Before inference, the pipeline applies Voice Activity Detection (`webrtcvad`) and SNR calculation to slice out silence/noise. Furthermore, we integrated a custom **Speaker Diarization** module using `speechbrain`'s ECAPA-TDNN embeddings and cosine similarity clustering. Combined with a smart **Greeting Heuristic** (where the first speaker is identified as the Agent and subsequent speakers are identified as the Customer), the service cleanly isolates and runs inference *strictly* on the customer's voice, filtering out the agent completely. This limits the audio sent to the ML model, simultaneously speeding up processing, avoiding agent classification overhead, and preventing the model from hallucinating predictions on background noise.
**Improving with More Time:**
With more time, I would fine-tune the model explicitly on telephony datasets to better adapt to narrow-band codec artifacts. I'd also integrate advanced overlapped speech detection (like `pyannote/segmentation`) to handle scenarios where the agent and driver talk over each other, and add accent/language detection to enrich the attribute payload.
**Scaling to 1,000 Concurrent Calls:**
Because the service is entirely stateless, it scales horizontally out-of-the-box behind a load balancer. However, at 1,000 concurrent streams, we'd want to decouple ingestion from inference. I would terminate WebSockets at a lightweight edge gateway, push audio chunks to a message broker (like Kafka or Redis Streams), and have GPU-backed inference workers consume from the queue. Utilizing dynamic batching (e.g., Triton Inference Server) on the GPU workers would allow us to process dozens of audio chunks simultaneously, drastically reducing the per-stream compute cost and maintaining low latency at high scale.
## Known Limitations
- Age prediction from voice is inherently approximate and subjective.
- Prepubescent voices (under 18) often overlap acoustically with adult female voices, which can lead to gender misclassification.
- While the pipeline is robust, extremely heavy background noise (e.g., an open window on a highway) may still degrade the underlying embeddings. The explicit `audio_quality` assessment flag is designed to act as a safeguard in these scenarios.
## Privacy & PII Handling
Caller audio is strictly treated as Personally Identifiable Information (PII).
- **No Persistence:** Audio is never persisted to disk beyond the active lifecycle of a request.
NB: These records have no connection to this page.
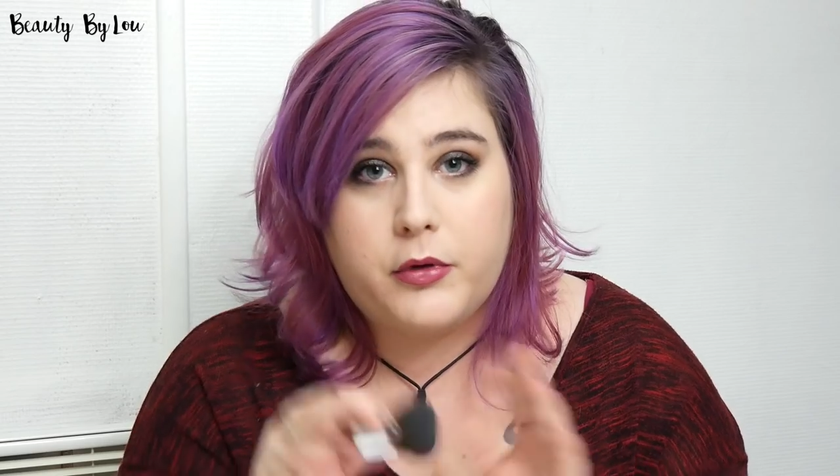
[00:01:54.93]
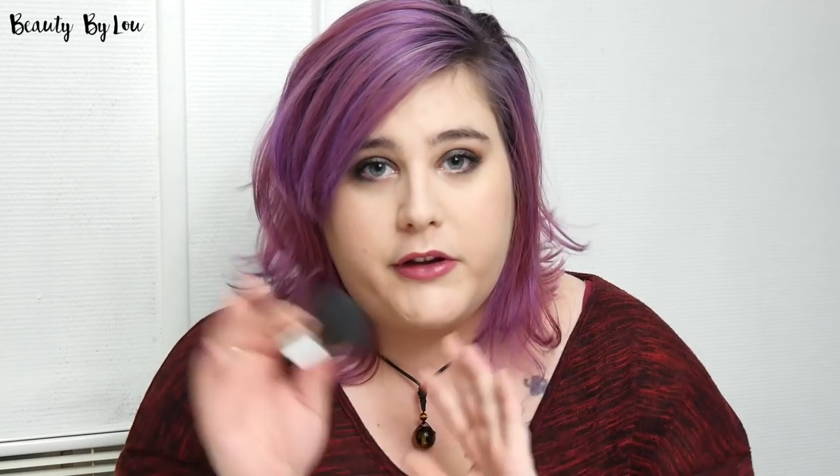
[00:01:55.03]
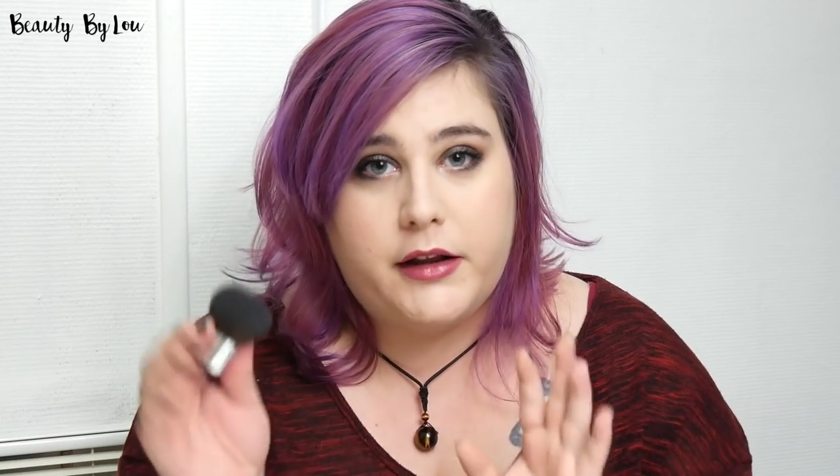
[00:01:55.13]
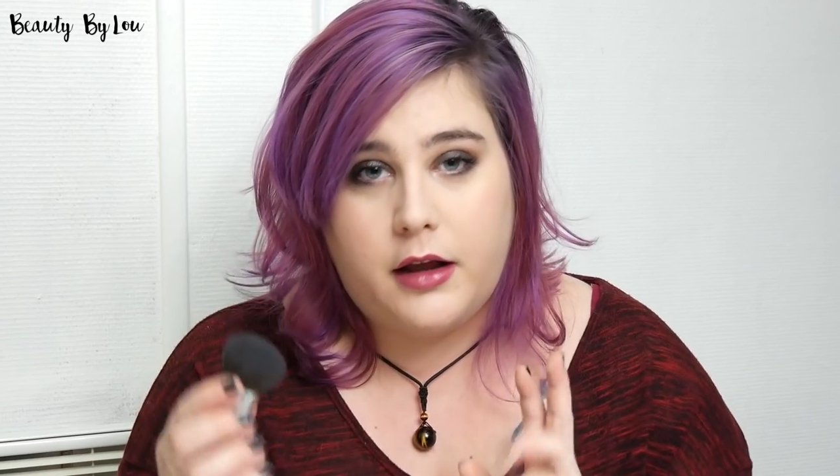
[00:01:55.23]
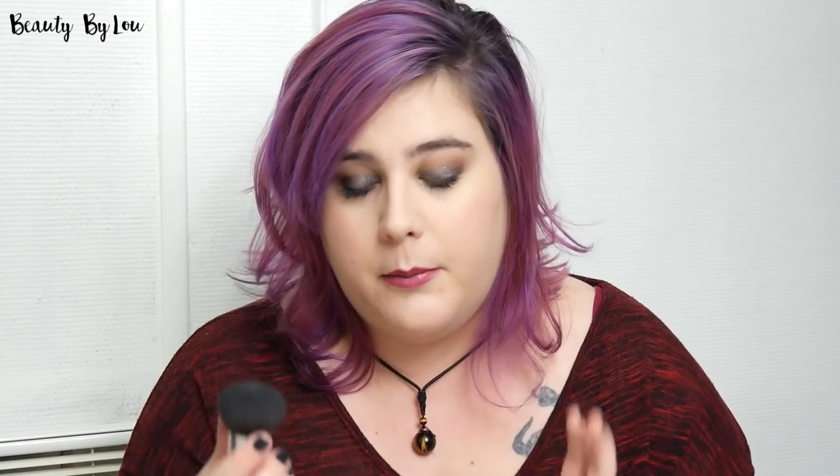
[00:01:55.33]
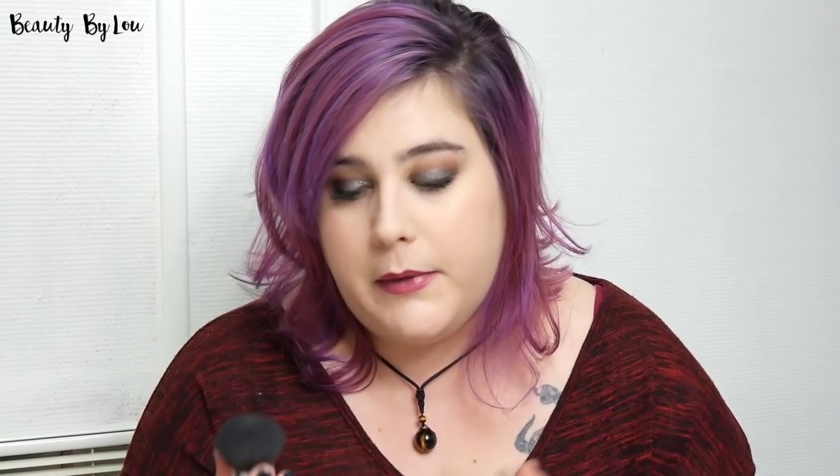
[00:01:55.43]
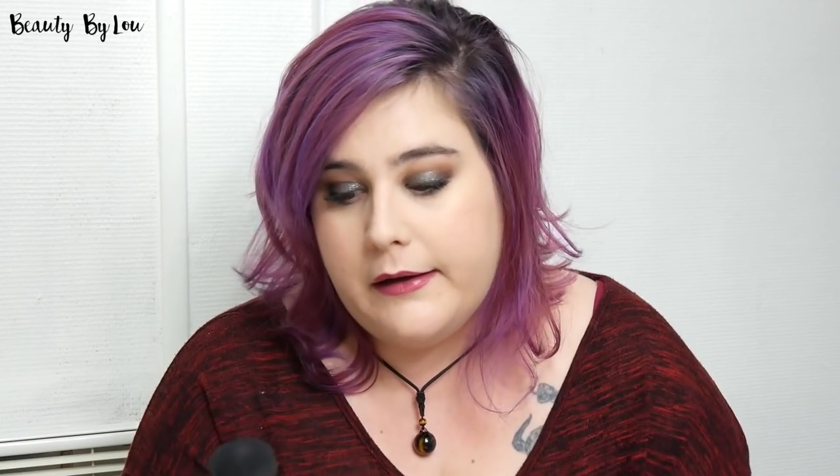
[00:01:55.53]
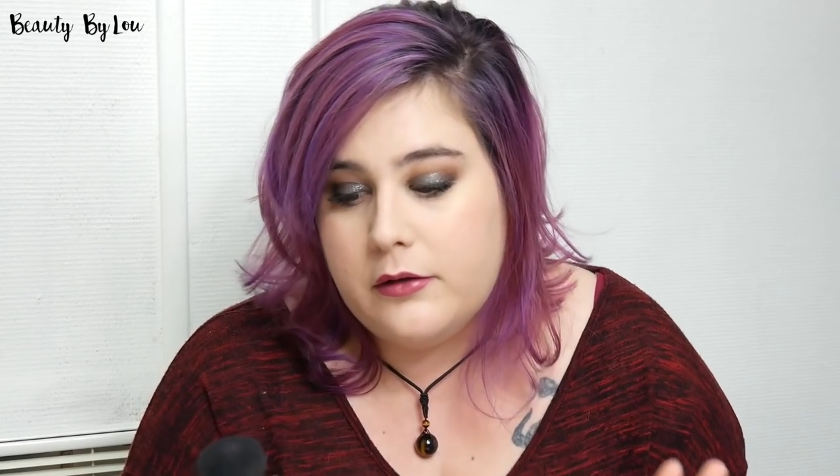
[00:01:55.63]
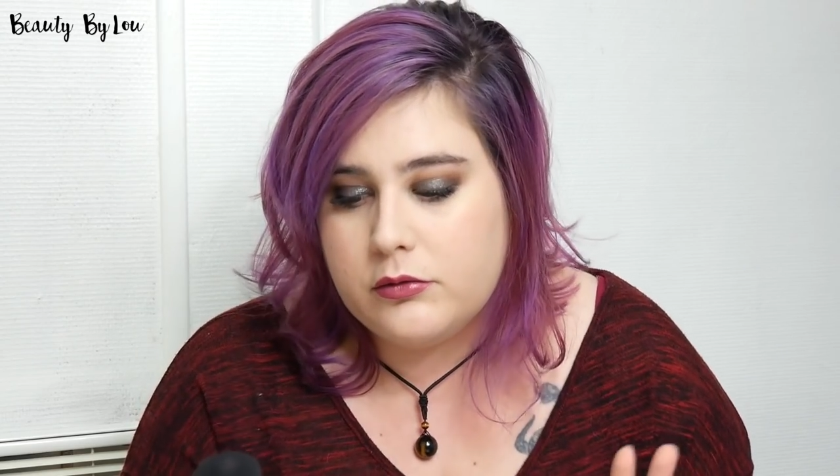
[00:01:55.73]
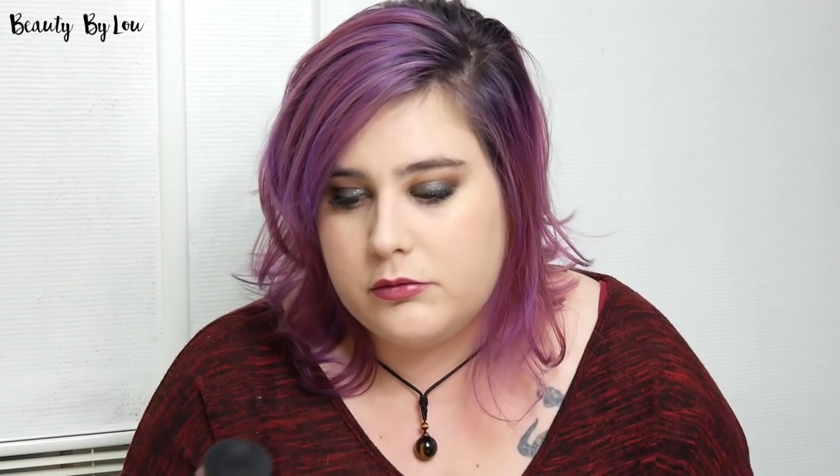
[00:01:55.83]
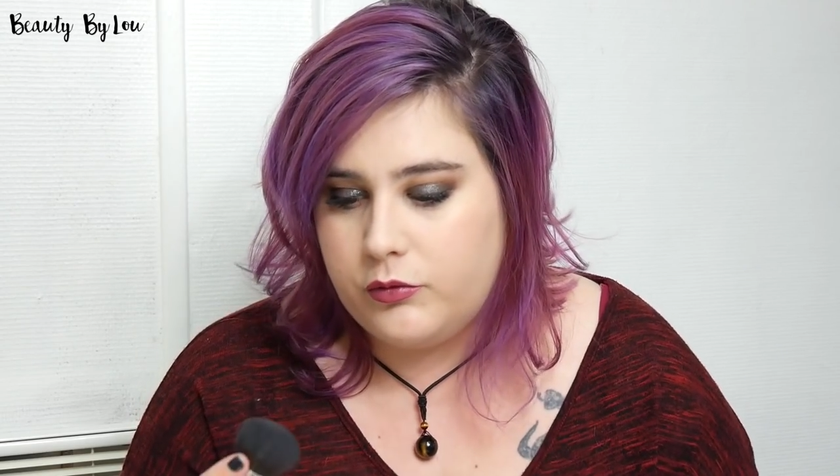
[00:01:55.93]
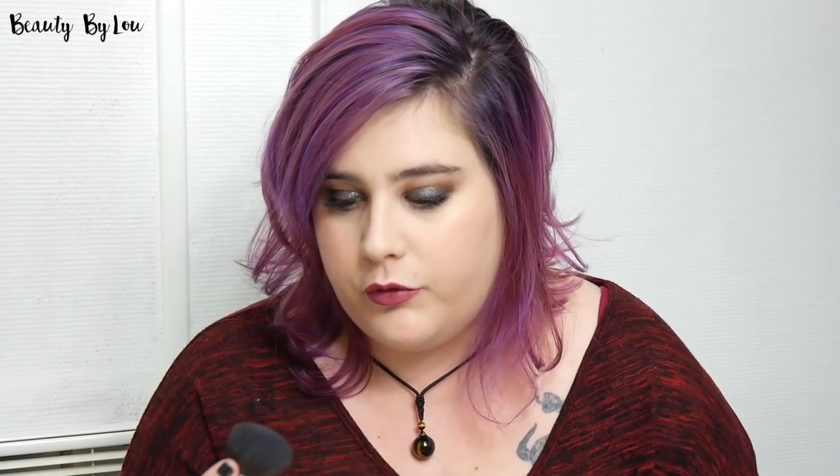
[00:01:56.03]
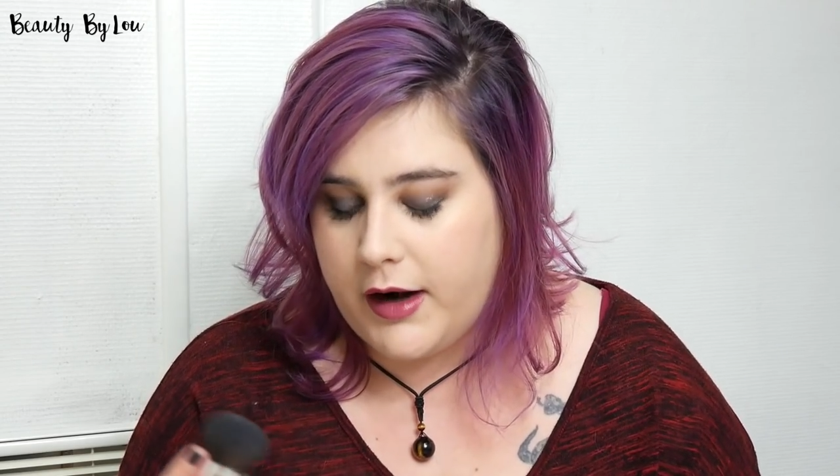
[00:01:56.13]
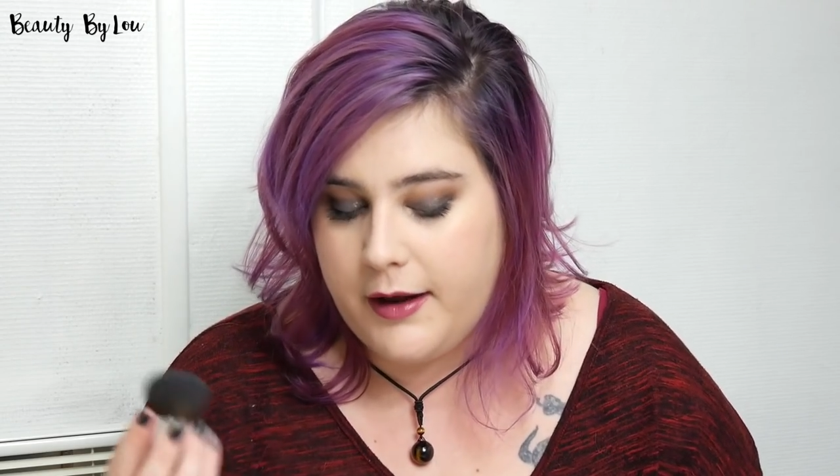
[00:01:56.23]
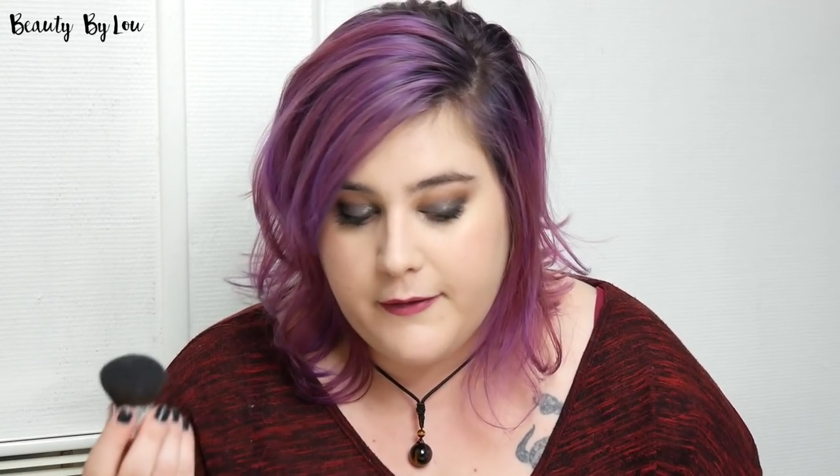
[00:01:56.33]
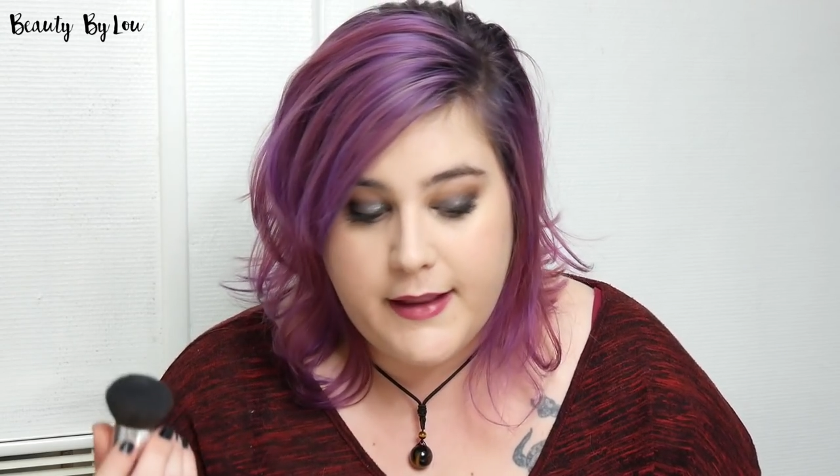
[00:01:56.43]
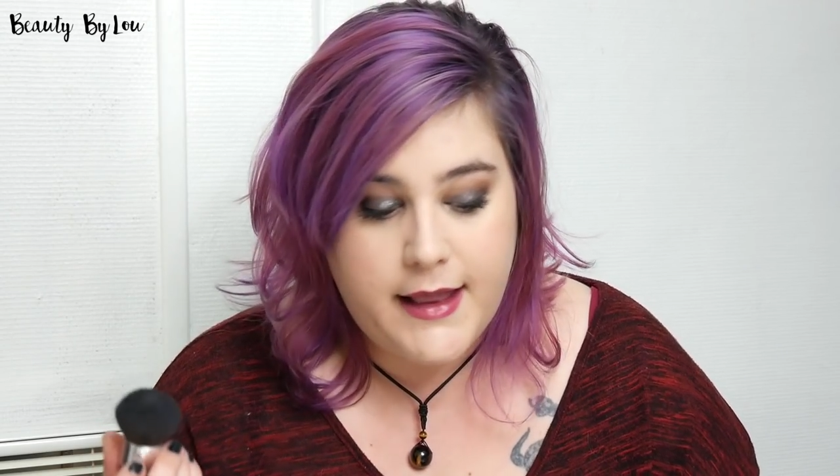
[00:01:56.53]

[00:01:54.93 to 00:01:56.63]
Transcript: peut-être, hein, mais voilà.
All processing occurs in-memory or via ephemeral temporary files that are explicitly unlinked when the request completes or errors out.
- **Sanitized Logging:** Observability is restricted to metadata. We log request IDs, processing latencies, confidence scores, and quality flags. Raw audio payloads and potentially identifiable speech features are never logged.
- **Isolation:** The Docker container runs autonomously with no external runtime dependencies or egress calls to third-party APIs. All model weights are downloaded securely and run fully offline.
## Test Results
To verify the API's correct functionality under real-world call scenarios, manual smoke tests were performed using Postman. Below is a successful test execution for a female caller:

👉 [View all manual Postman test result screenshots](tests/test-results/manual-checks-via-postman)
### WebSocket Streaming
To test real-time streaming inference via WebSocket, run the included test client:
```bash
python tests/manual_stream_client.py
```
This script simulates a live call by streaming `female_17.wav` in small chunks (~128ms each) with real-time delays, just like a production telephony system would. The server progressively returns inference results as speech bursts are detected — separating Agent and Customer voices in real time.